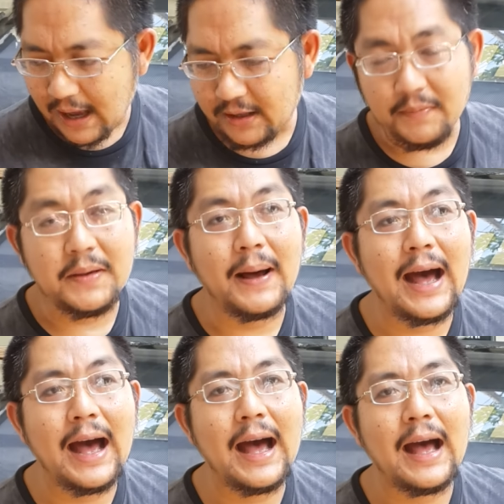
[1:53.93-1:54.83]
อาจจะมี
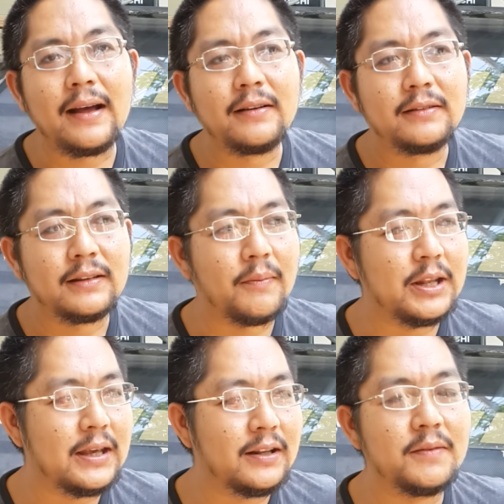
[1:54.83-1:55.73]
ผ้าแต่พ
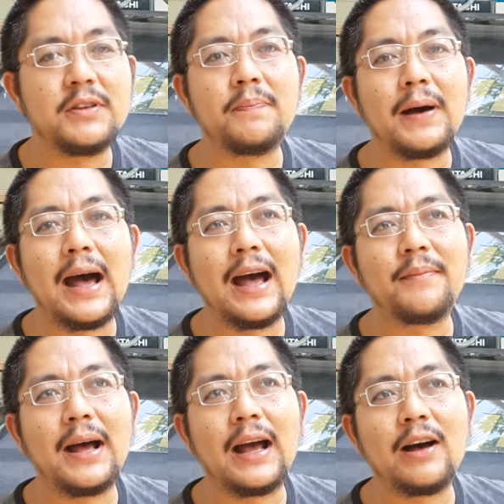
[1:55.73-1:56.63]
อดีลืมหยิบผ้า
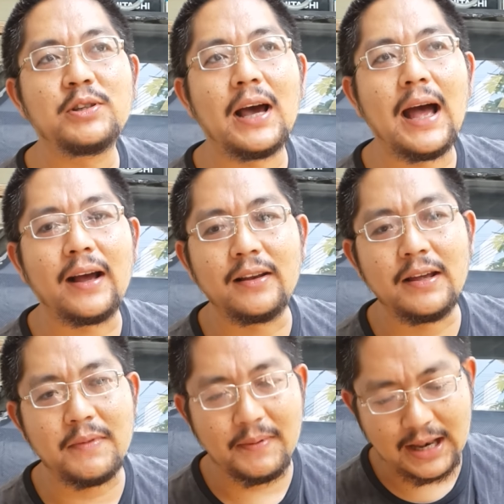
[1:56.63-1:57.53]
มาเข้าฉากก็เล
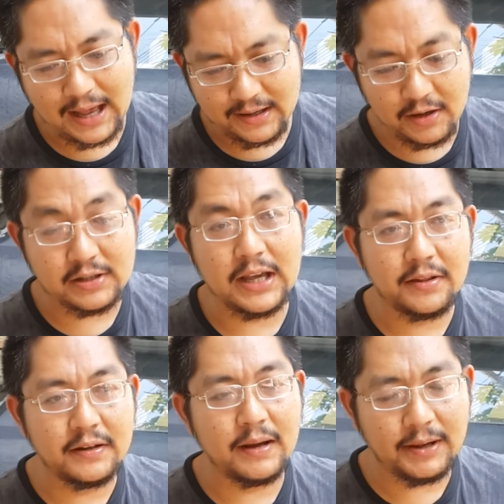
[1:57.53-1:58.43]
ยไม่เป็นไร เดี๋ยวใช้
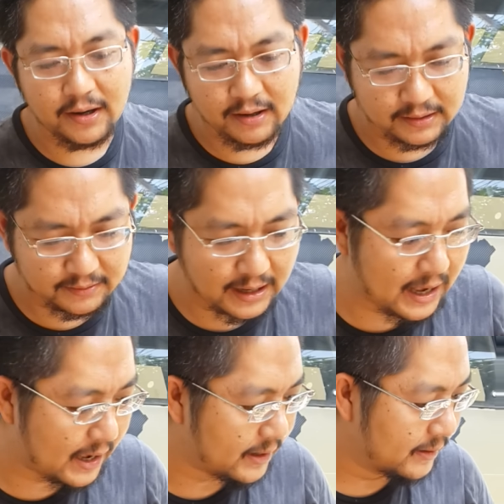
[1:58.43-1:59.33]
เสื้อไปก่อน
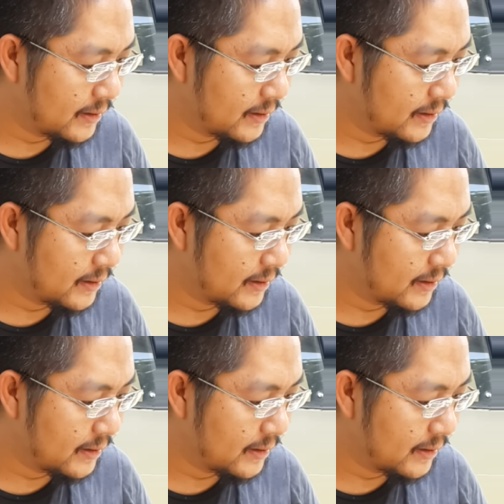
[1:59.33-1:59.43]
ได้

# [Assigned task]
Repeat the listing exactly, minus its pictures.

# [Answer for the task]
[1:53.93-1:54.83]
อาจจะมี
[1:54.83-1:55.73]
ผ้าแต่พ
[1:55.73-1:56.63]
อดีลืมหยิบผ้า
[1:56.63-1:57.53]
มาเข้าฉากก็เล
[1:57.53-1:58.43]
ยไม่เป็นไร เดี๋ยวใช้
[1:58.43-1:59.33]
เสื้อไปก่อน
[1:59.33-1:59.43]
ได้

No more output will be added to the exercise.